▶ _Activity_
Only the lines from the top of the data through the line containing "[1:00.97-1:01.37]" should be duplicated, exactly as they appear.

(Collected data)
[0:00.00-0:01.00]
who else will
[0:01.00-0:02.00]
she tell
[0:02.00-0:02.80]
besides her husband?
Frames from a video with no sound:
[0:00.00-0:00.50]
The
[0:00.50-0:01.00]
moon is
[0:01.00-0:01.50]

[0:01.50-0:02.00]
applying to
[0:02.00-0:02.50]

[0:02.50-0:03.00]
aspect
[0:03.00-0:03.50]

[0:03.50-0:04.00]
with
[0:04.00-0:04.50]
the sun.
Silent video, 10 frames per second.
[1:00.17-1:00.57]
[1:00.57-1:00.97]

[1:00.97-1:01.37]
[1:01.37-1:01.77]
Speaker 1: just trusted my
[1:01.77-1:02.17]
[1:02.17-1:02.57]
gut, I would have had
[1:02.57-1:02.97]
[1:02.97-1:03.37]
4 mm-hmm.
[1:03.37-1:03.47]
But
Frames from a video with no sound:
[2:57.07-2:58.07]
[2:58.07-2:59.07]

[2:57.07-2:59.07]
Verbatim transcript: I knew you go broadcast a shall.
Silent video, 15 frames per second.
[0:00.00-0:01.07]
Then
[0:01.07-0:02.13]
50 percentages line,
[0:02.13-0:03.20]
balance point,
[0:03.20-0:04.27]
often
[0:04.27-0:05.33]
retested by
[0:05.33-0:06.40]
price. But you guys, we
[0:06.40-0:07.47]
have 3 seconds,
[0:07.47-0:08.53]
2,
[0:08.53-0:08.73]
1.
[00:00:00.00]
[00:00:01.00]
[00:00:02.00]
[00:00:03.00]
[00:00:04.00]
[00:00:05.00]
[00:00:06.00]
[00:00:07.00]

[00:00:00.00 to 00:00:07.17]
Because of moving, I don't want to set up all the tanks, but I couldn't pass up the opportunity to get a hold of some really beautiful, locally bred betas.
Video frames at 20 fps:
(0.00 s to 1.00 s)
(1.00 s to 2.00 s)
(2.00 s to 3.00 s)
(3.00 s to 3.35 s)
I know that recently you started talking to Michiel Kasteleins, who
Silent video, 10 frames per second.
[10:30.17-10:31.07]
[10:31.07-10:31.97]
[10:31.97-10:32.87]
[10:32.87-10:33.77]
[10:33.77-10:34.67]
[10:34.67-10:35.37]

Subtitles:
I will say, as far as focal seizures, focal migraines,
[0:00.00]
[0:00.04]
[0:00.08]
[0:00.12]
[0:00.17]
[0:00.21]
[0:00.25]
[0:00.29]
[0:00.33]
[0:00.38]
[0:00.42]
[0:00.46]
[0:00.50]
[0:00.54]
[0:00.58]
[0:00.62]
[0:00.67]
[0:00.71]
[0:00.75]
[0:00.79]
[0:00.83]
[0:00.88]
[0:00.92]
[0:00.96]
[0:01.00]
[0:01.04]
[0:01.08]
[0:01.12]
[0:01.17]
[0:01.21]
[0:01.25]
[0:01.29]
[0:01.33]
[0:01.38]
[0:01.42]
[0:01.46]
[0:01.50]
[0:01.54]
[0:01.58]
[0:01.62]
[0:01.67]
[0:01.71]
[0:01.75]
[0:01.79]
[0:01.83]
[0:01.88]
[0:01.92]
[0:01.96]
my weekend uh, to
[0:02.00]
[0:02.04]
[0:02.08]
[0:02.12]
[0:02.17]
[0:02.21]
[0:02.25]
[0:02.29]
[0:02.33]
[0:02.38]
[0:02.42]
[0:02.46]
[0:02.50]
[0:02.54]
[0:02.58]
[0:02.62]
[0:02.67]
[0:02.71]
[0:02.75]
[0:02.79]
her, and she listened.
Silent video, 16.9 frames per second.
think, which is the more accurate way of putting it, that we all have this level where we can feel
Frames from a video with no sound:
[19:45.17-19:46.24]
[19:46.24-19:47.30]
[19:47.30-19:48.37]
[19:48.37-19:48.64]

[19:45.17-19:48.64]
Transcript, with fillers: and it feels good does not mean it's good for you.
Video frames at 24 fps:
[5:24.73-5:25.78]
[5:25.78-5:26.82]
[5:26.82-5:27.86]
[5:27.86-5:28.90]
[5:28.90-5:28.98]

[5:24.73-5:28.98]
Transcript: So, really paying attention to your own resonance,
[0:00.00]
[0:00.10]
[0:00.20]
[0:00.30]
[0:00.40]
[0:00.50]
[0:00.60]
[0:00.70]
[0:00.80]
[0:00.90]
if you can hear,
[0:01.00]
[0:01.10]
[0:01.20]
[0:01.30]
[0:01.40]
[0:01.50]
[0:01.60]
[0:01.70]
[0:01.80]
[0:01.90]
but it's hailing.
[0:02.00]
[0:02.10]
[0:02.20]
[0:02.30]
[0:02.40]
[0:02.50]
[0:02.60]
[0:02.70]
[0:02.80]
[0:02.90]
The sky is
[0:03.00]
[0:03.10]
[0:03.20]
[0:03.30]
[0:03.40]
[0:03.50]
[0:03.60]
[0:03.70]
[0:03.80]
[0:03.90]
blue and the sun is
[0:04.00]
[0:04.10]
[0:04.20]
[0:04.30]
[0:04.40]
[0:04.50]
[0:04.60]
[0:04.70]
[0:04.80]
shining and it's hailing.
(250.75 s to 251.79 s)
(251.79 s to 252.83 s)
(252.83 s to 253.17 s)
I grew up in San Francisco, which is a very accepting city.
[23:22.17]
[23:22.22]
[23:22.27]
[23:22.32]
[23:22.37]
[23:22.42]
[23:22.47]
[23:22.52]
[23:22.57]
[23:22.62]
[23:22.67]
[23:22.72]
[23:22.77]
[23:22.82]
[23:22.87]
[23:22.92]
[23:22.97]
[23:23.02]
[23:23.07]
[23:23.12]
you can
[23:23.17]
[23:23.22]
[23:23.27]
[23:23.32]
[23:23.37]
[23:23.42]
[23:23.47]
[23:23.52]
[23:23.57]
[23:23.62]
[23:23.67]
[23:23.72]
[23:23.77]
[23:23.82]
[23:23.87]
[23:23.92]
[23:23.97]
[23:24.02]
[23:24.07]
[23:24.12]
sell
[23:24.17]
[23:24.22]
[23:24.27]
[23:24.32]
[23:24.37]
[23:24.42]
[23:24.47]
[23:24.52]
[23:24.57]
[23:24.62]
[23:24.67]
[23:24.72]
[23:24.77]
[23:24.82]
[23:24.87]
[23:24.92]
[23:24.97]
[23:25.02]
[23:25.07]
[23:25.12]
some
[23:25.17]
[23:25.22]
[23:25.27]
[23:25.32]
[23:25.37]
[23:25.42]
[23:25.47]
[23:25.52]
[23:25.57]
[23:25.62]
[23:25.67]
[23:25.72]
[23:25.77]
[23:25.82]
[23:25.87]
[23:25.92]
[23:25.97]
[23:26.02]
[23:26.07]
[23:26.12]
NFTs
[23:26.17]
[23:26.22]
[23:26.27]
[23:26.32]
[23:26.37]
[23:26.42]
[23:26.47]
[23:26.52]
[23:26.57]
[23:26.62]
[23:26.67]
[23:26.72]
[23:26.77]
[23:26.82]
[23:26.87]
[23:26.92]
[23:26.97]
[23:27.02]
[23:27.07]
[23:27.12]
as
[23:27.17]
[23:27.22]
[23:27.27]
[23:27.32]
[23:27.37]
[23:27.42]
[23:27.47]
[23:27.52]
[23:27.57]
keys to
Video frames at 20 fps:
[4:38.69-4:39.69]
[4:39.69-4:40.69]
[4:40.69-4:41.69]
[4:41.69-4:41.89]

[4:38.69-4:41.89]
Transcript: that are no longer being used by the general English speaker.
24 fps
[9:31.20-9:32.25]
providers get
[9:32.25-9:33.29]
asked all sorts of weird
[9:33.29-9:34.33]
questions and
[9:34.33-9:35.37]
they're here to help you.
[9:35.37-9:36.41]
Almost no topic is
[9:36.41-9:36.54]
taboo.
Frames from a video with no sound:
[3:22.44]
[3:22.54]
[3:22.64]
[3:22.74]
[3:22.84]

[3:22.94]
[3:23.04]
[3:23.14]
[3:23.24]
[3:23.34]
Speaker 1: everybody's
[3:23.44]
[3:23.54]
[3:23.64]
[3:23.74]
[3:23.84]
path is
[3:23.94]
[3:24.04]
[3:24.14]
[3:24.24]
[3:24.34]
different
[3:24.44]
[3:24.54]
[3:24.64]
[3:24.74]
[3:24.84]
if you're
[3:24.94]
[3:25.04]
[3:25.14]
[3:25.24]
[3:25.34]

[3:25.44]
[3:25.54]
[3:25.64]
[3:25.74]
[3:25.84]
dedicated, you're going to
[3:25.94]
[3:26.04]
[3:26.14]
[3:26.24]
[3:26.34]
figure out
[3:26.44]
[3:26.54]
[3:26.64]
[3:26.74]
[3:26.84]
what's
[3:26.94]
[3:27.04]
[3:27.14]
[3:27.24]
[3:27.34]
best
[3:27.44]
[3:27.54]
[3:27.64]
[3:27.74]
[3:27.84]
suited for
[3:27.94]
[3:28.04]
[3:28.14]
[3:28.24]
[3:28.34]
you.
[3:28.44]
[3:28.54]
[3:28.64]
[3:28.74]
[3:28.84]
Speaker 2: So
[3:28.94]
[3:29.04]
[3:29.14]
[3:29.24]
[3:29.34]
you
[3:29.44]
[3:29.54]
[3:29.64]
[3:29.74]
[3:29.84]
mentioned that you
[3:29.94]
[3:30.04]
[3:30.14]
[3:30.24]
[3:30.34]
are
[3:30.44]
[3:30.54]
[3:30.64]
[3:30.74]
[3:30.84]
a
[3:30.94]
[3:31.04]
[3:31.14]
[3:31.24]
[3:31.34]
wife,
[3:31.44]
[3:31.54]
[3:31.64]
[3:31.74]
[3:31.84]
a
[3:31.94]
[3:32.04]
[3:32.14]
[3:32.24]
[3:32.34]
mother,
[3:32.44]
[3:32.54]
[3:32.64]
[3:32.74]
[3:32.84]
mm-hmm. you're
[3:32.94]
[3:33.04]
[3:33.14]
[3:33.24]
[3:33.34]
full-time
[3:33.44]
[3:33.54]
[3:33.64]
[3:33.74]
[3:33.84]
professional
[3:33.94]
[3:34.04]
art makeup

▶ _Answer box_
[0:00.00-0:01.00]
who else will
[0:01.00-0:02.00]
she tell
[0:02.00-0:02.80]
besides her husband?
Frames from a video with no sound:
[0:00.00-0:00.50]
The
[0:00.50-0:01.00]
moon is
[0:01.00-0:01.50]

[0:01.50-0:02.00]
applying to
[0:02.00-0:02.50]

[0:02.50-0:03.00]
aspect
[0:03.00-0:03.50]

[0:03.50-0:04.00]
with
[0:04.00-0:04.50]
the sun.
Silent video, 10 frames per second.
[1:00.17-1:00.57]
[1:00.57-1:00.97]

[1:00.97-1:01.37]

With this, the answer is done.